[Dataset entries]

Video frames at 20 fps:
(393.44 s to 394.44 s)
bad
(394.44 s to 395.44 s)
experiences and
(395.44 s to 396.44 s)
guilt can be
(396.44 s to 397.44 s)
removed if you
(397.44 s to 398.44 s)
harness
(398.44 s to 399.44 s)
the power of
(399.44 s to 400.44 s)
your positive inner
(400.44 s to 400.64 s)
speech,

==

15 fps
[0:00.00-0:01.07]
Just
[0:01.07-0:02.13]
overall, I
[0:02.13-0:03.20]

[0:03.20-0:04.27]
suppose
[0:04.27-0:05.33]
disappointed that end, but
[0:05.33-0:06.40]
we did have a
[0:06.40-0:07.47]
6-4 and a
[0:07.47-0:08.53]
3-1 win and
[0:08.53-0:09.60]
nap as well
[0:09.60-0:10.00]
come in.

==

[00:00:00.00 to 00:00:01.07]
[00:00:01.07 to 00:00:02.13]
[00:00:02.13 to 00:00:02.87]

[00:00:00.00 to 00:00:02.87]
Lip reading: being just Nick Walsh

__YOUR GOAL__: Copy the lines above exactly. Start with the line containing "[00:00:02.13 to 00:00:02.87]", end with the line containing "Lip reading: being just Nick Walsh", and include both.

__EXERCISE OUTPUT__:
[00:00:02.13 to 00:00:02.87]

[00:00:00.00 to 00:00:02.87]
Lip reading: being just Nick Walsh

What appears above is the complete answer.